PyTorch Lightning v2.0 has made two major changes to pl.LightningModule methods.
First, training_epoch_end(outputs) methods have been removed in favor of on_training_epoch_end().
Notice how the _on function is not quite the same: the outputs argument has been removed, requiring users to explicitly store outputs as a self. property. The release notes have a good example:
Before:
class LitModel(L.LightningModule):
def training_step(self, batch, batch_idx):
...
return {"loss": loss, "banana": banana}
# `outputs` is a list of all bananas returned in the epoch
def training_epoch_end(self, outputs):
avg_banana = torch.cat(out["banana"] for out in outputs).mean() Now:
class LitModel(L.LightningModule):
def __init__(self):
super().__init__()
# 1. Create a list to hold the outputs of `*_step`
self.bananas = []
def training_step(self, batch, batch_idx):
...
# 2. Add the outputs to the list
# You should be aware of the implications on memory usage
self.bananas.append(banana)
return loss
# 3. Rename the hook to `on_*_epoch_end`
def on_training_epoch_end(self):
# 4. Do something with all outputs
avg_banana = torch.cat(self.bananas).mean()
# Don't forget to clear the memory for the next epoch!

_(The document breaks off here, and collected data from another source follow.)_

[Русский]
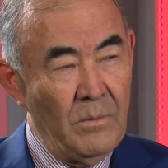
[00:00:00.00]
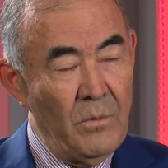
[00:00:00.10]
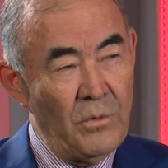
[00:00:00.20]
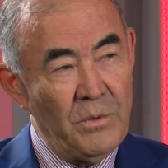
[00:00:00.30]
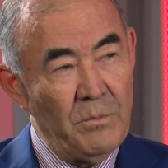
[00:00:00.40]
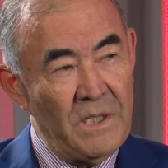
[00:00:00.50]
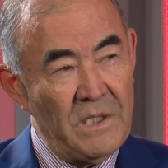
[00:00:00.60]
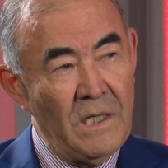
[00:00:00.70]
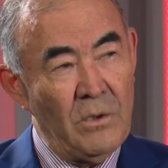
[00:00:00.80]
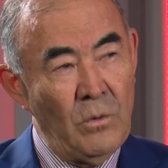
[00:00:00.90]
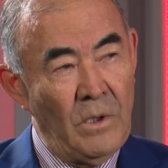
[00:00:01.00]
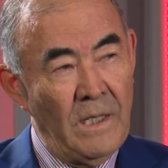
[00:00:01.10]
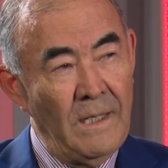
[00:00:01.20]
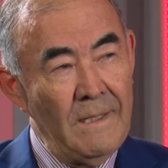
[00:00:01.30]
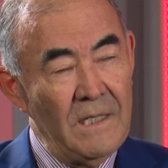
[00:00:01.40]
очень большая
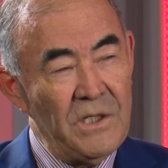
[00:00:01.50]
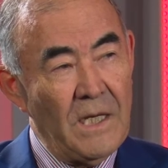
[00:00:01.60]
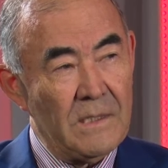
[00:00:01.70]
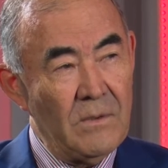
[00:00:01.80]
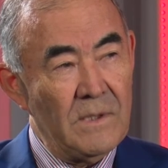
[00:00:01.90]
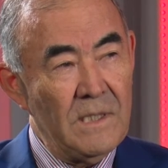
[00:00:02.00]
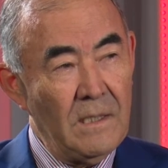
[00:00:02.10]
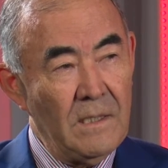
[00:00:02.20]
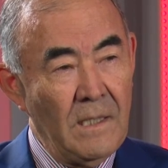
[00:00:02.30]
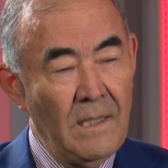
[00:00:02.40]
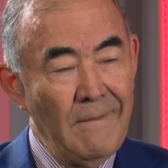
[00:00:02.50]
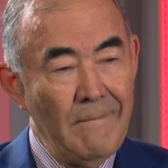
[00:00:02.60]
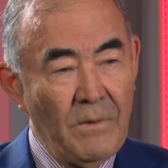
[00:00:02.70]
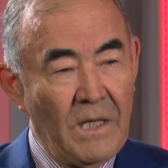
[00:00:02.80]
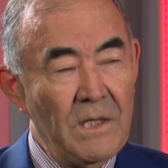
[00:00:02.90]
доля частного сектора,
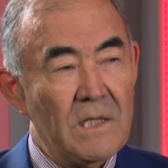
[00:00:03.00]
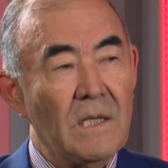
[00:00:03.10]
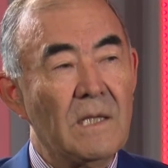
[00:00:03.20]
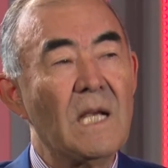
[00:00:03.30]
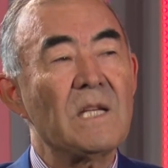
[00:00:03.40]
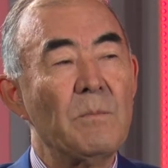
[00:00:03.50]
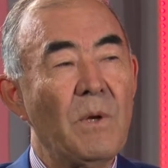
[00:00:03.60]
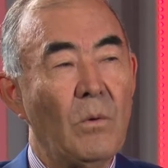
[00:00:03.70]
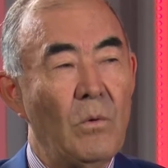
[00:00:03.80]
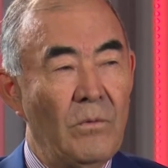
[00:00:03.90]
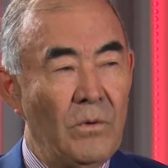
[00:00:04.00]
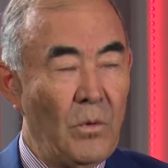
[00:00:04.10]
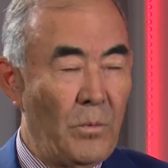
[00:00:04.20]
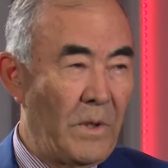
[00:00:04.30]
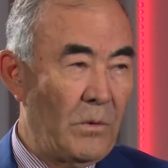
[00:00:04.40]
конечно, даже
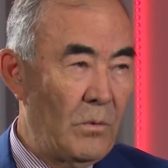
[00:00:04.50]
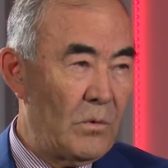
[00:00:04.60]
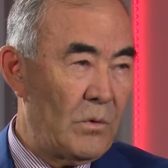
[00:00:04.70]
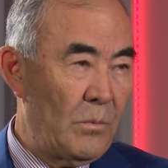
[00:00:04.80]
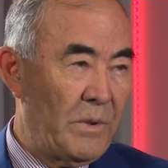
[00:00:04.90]
бракованную продукциюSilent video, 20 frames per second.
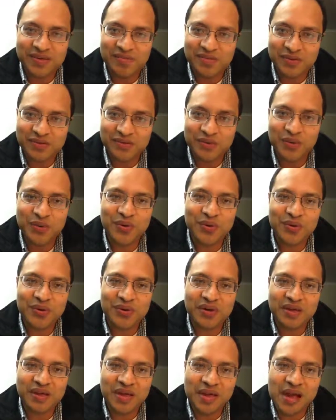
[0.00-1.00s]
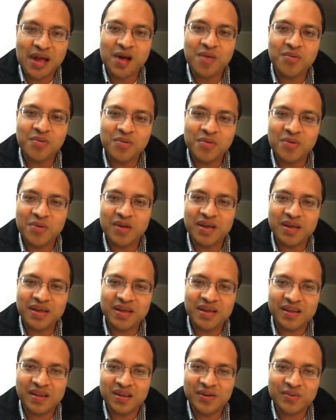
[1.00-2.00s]
pastor, que hablo,
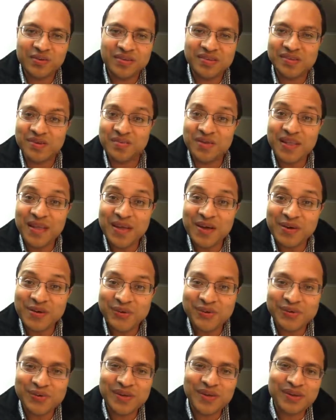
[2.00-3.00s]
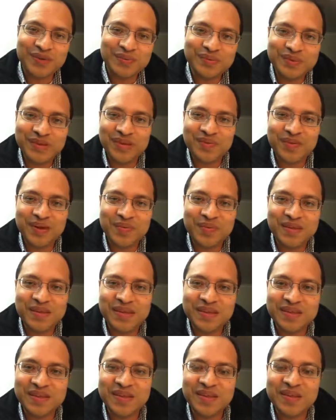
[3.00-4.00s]
que le gusta hacer videos, que le gusta hablar
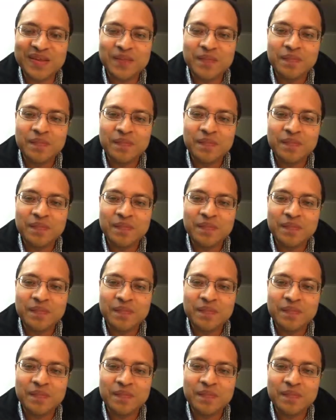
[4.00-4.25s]
bastante.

self.bananas.clear()The idea is to make it obvious that using epoch_end actions requires all the batch-level outputs to be stored until the end of the epoch rolls around.
If you were using training_epoch_end(outputs) to update your TorchMetric metrics, as the TorchMetrics docs suggest (my issue), this will now raise an error.
You might think you could replace the TorchMetrics updates in the similar training_step_end(outputs) methods. Unfortunately, and much less obviously from the release notes, these have also been removed - and will now silently do nothing.
Instead, you can use on_train_batch_end(outputs). For example, in Zoobot:
def on_train_batch_end(self, outputs, *args):
self.train_loss_metric(outputs['loss'])
self.log(
"finetuning/train_loss",
self.train_loss_metric,
prog_bar=self.prog_bar,
on_step=False,
on_epoch=True
)This appears to work well for multi-GPU training. It also avoids storing batch outputs in memory. Overall I’m grateful to the Lightning team for the new release - I hadn’t noticed the previous memory-consuming behaviour before.
The Zoobot changes are now on dev and will be live on main and PyPI in the next few days.